The problem:
Drop every picture and give the entries back exactly.

Input data:
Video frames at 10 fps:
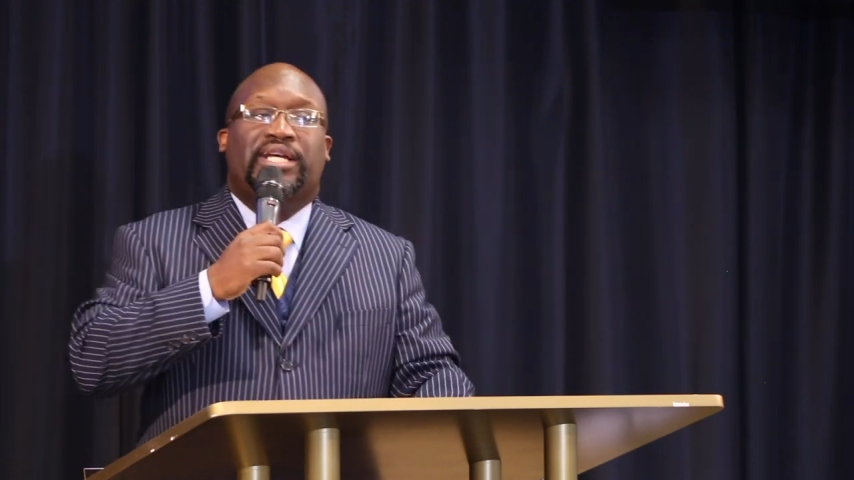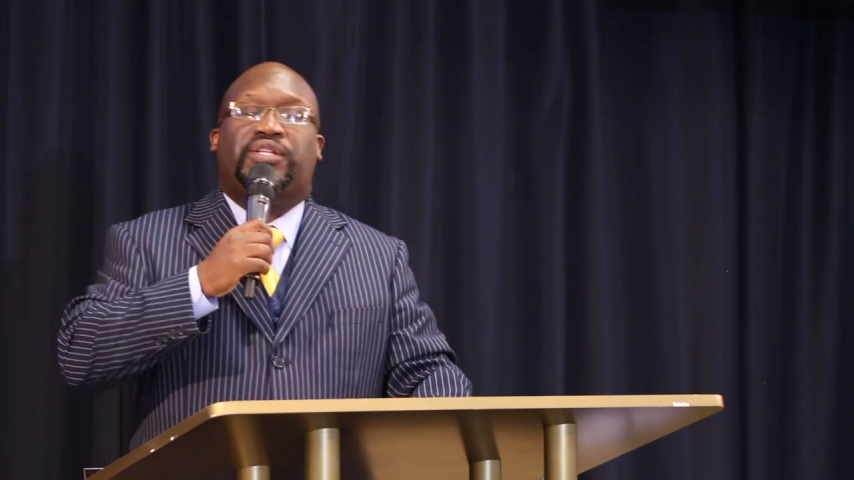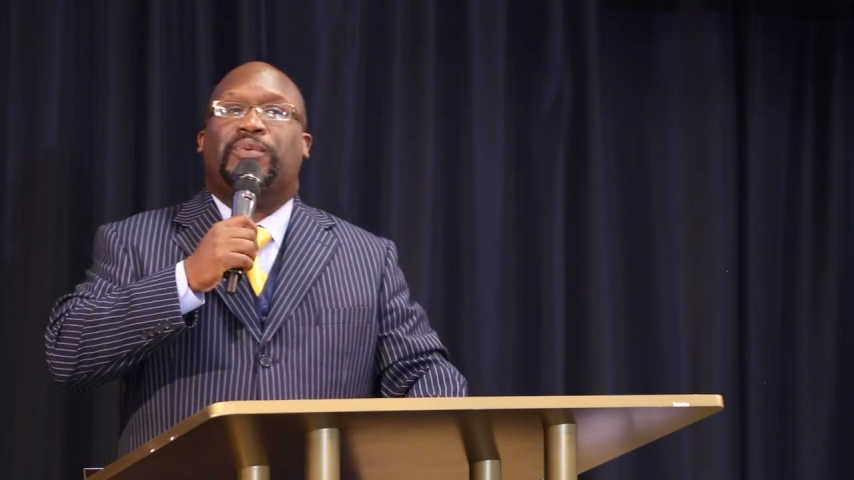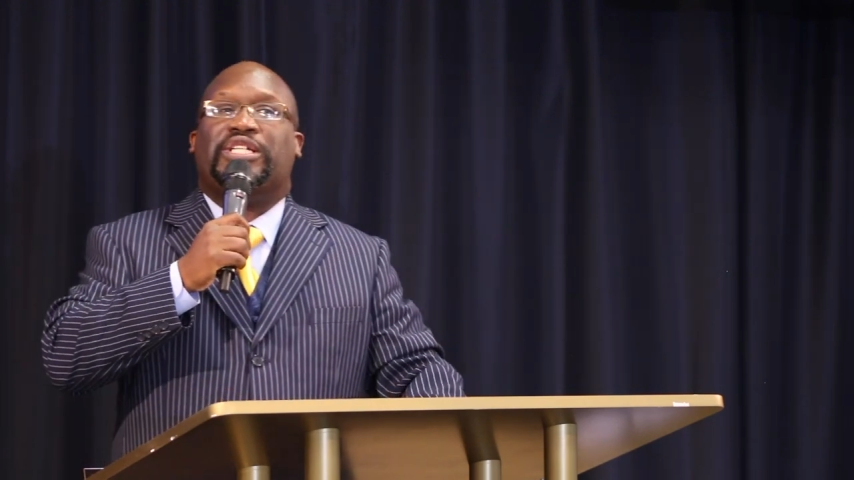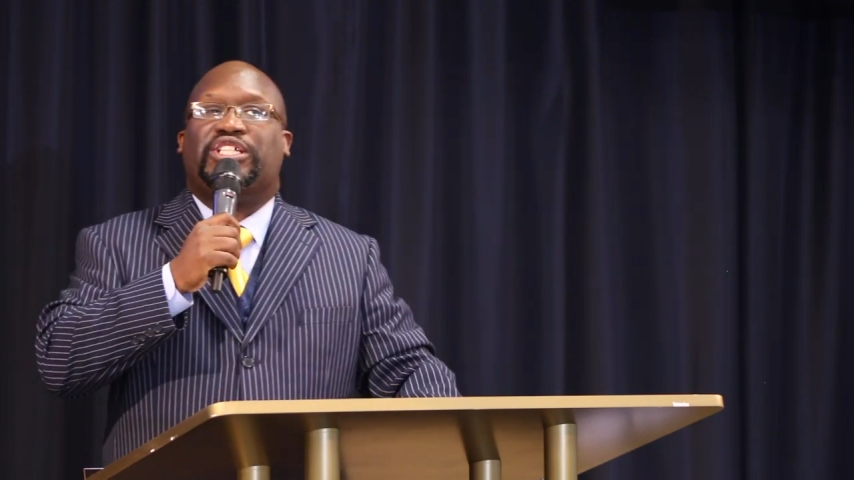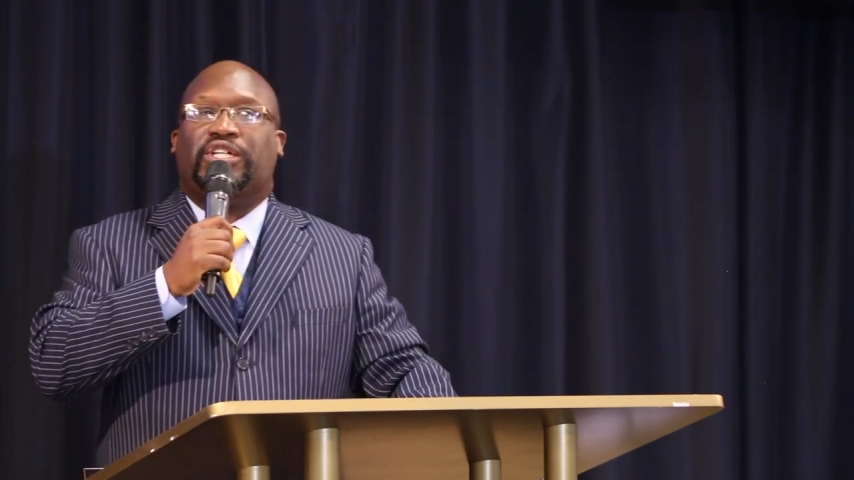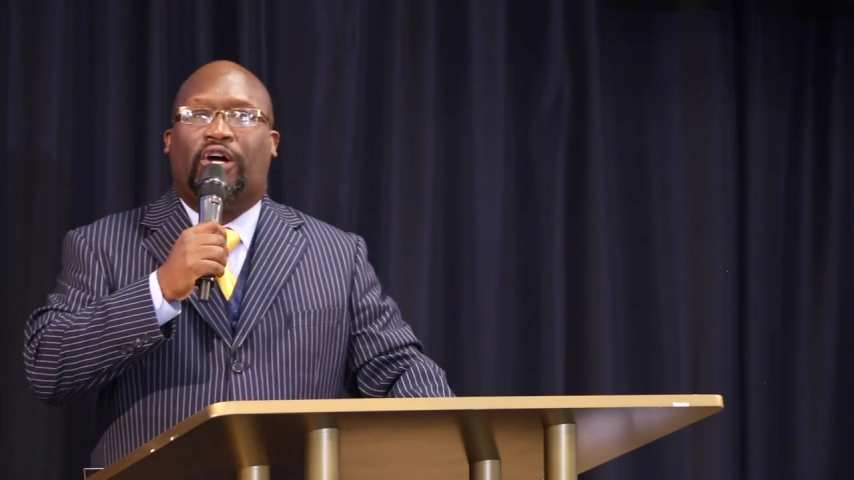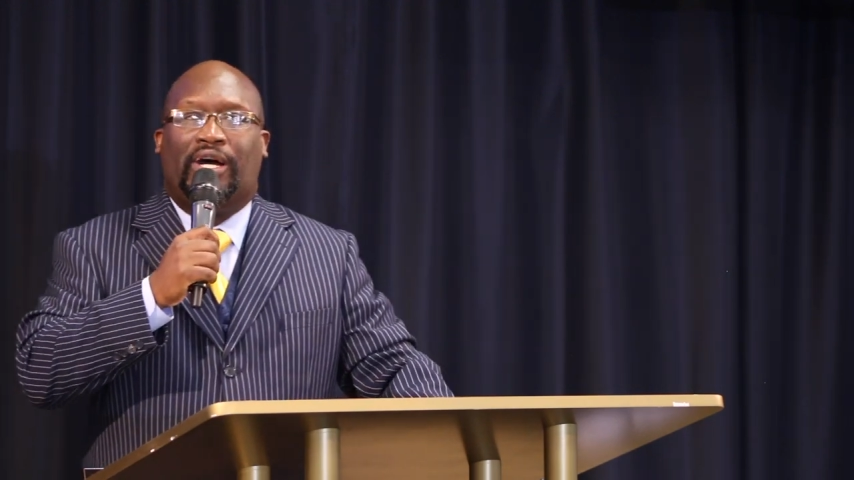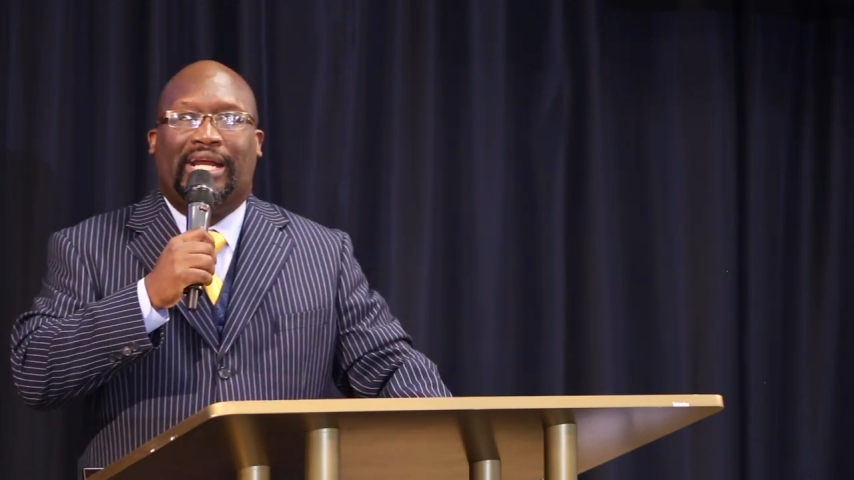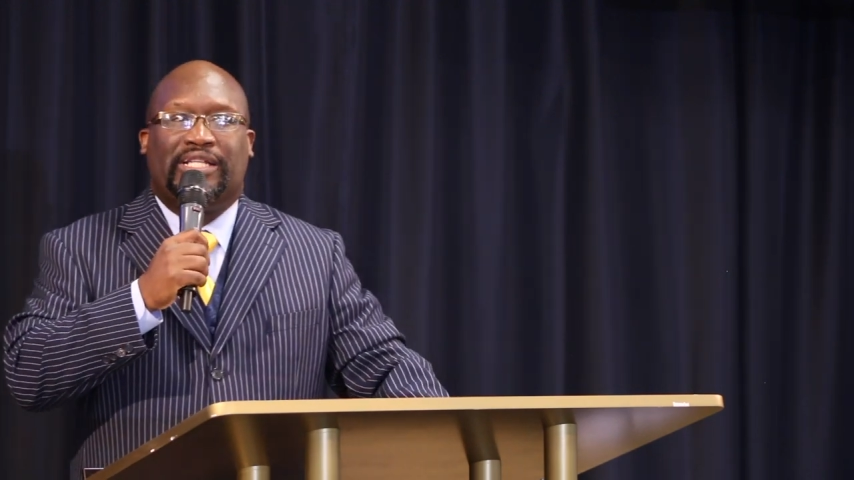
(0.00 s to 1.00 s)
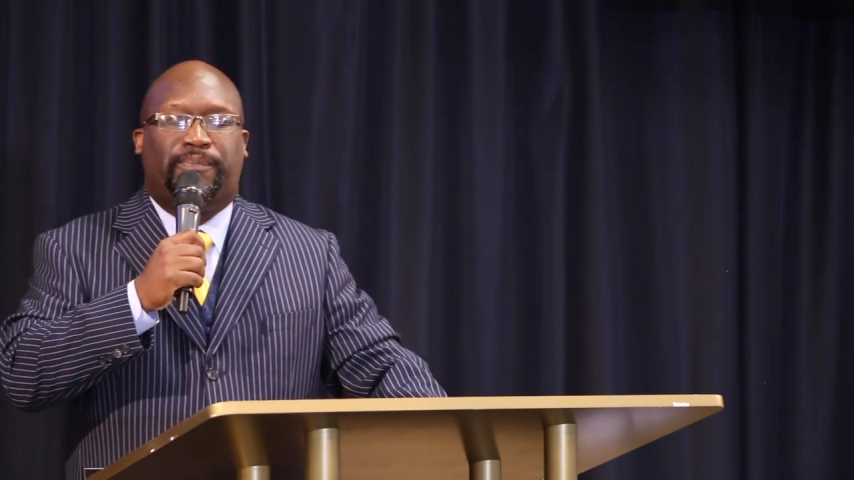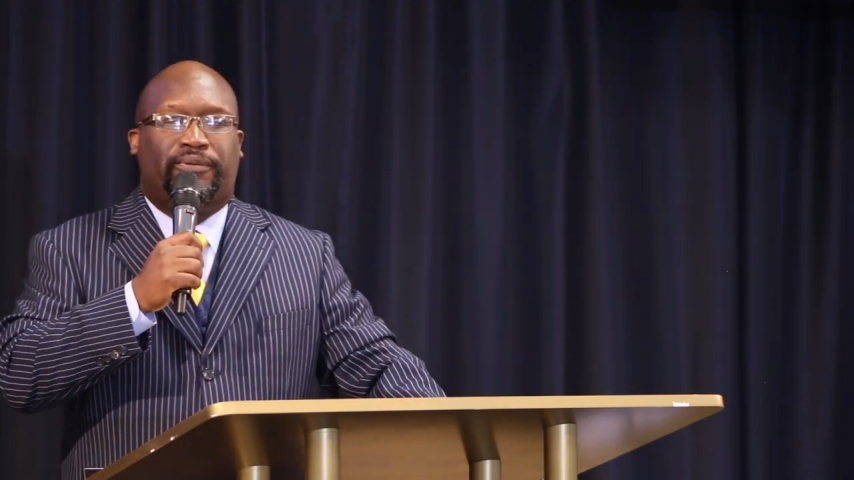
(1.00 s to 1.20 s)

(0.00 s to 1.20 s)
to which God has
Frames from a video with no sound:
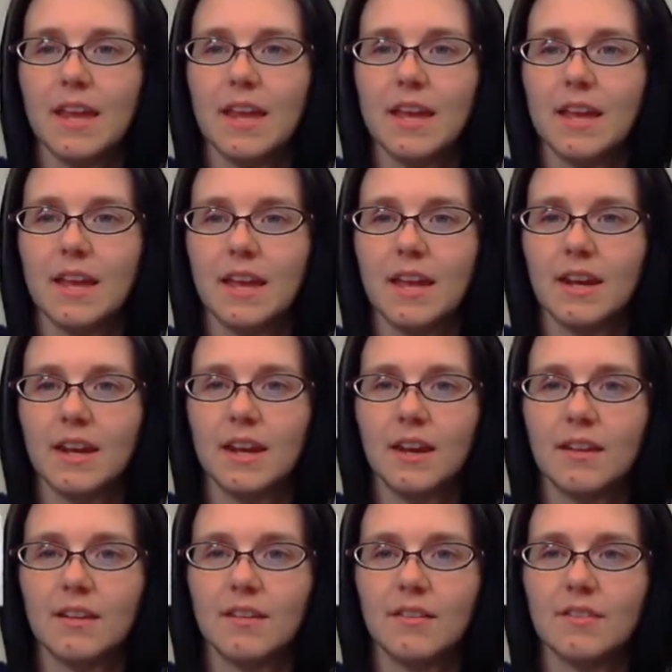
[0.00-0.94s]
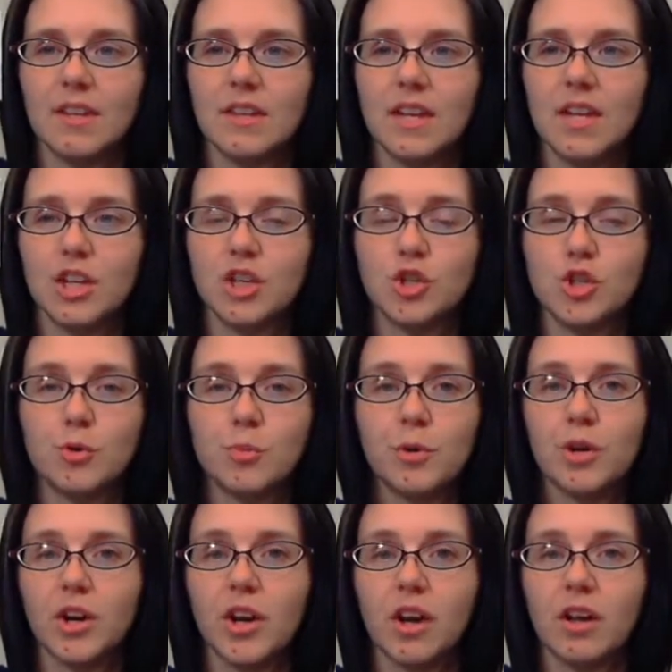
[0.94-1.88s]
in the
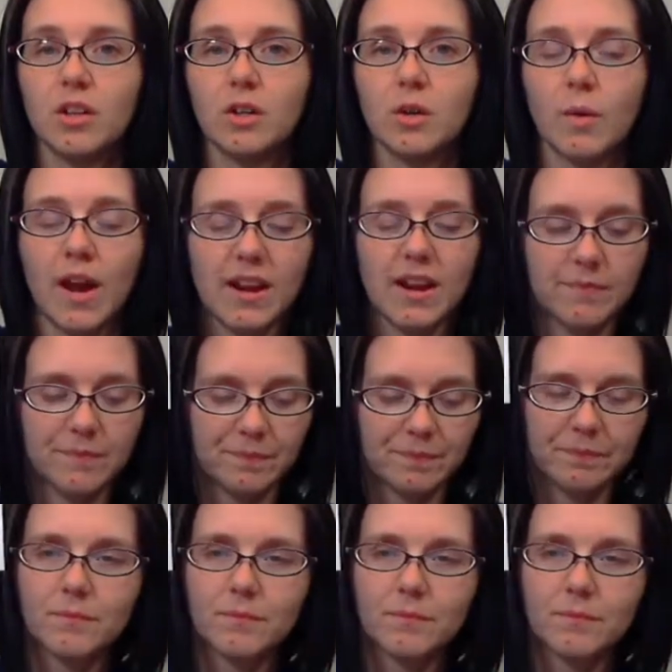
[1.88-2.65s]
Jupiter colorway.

Result of the exercise:
Video frames at 10 fps:
(0.00 s to 1.00 s)
(1.00 s to 1.20 s)

(0.00 s to 1.20 s)
to which God has
Frames from a video with no sound:
[0.00-0.94s]
[0.94-1.88s]
in the
[1.88-2.65s]
Jupiter colorway.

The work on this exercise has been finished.